My answer: In a game or in a season?

Then Gilbert Arenas decides to come out of his shell. I'm angry because I didn't create a Vegas line on how soon it would be before Gilbert Being Gilbert reared its beautiful head. I should have listened to fellow sports writer Dave Zirin.

Came this question: Do you know of any other player who's ever faked an injury besides Gilbert Arenas? I've done this for almost 20 years; my list of private answers to that one is long. I could name-drop enough to roster an All-Star team. Those names stay protected, though. Trust me, Arenas isn't the first. He's just the first to be honest about it.

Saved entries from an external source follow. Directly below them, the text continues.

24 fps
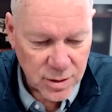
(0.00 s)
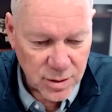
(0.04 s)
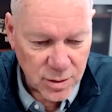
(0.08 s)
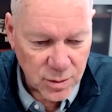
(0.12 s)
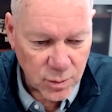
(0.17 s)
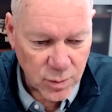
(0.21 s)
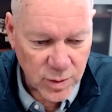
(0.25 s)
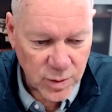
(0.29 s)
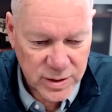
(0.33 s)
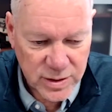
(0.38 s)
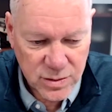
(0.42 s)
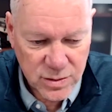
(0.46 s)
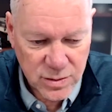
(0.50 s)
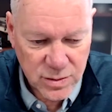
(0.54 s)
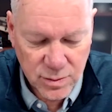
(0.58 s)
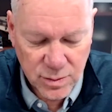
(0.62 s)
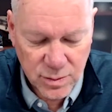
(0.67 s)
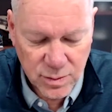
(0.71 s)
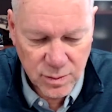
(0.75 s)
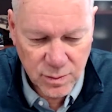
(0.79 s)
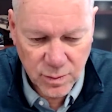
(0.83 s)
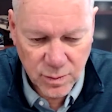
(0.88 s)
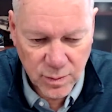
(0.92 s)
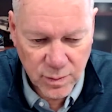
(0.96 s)

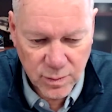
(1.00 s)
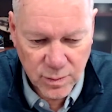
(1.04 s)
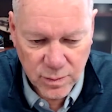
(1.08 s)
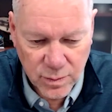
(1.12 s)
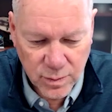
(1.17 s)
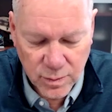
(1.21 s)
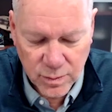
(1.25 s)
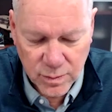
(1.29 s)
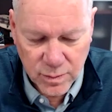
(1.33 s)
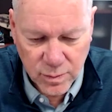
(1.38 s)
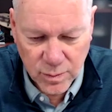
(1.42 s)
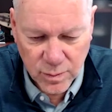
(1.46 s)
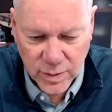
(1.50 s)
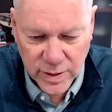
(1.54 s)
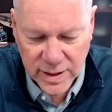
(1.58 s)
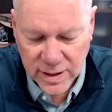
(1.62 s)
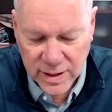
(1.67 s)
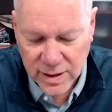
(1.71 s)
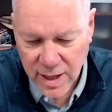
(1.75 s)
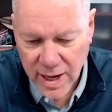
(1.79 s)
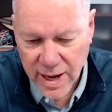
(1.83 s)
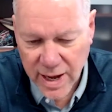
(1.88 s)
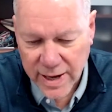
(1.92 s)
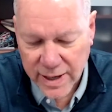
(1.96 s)
what do you
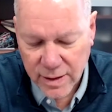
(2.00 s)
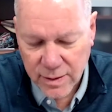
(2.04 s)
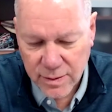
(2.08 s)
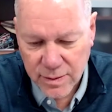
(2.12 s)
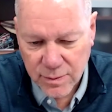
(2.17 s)
like?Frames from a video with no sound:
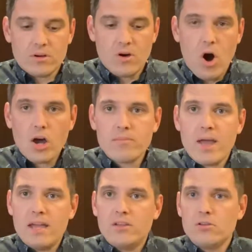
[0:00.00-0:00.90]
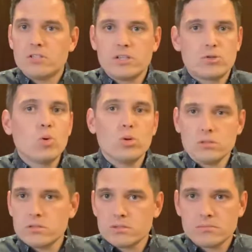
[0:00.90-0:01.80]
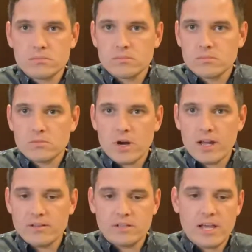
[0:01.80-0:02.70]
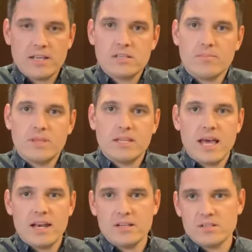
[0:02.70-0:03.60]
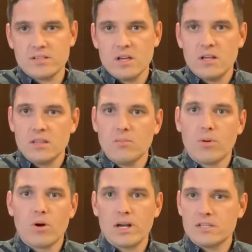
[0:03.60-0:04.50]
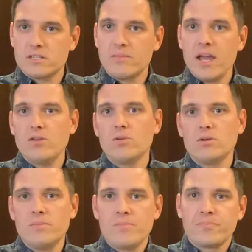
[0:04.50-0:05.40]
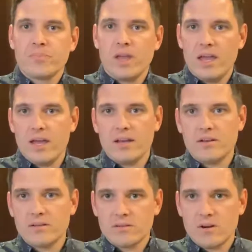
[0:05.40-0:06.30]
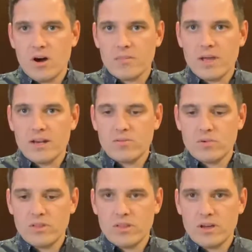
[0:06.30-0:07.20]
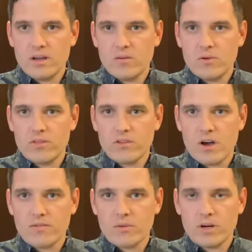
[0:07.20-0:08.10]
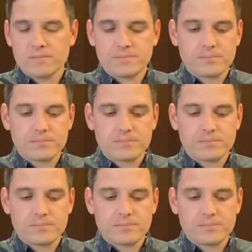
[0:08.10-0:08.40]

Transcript: automate using tools, right? To take something that is laborious and manual and automate it with uh, with software.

The Lakers lose three games in the preseason. People in L.A. seem to be losing faith. Kobe scores 19 in one quarter against the Jazz, and Magic Johnson sells his ownership shares (to philanthropist Dr. Patrick Soon-Shiong), and all they can talk about is the loss to Barcelona. Is the preseason a sign that the Lakers are done?

I got asked that one more than once. Not, Is this a sign that they might not repeat? Not, Is this a sign that the Heat may beat them? Or, Is it a sign that they might be vulnerable in the West? No, I got asked whether they're done! Seriously.

Last week at O'Hare International Airport while waiting on a flight back to LAX, somebody stopped me and asked what I think are two of the most meaningful and legit questions I've gotten all offseason:

• "Is LeBron more hated than Kobe now?"

• And, "With the game on the line, who from the Heat is going to take the last shot?"

They were discussion questions. Questions that have room for thought and dialogue.

The brothas who asked are named Jared and Brandon. Young dudes, nice guys. True basketball fans. We went deep into a philosophical conversation about basketball dynamics and Dianetics. The subtle intricacies of how passions and feelings can shift, of how allegiances change unexpectedly, of Mike Miller.

Then some fool in a Cross Colours jacket plopped himself into the seat next to us. Found his way into a great conversation and asked, "Is Shaq really dating Hoopz?"

Scoop Jackson is a columnist for ESPN.com.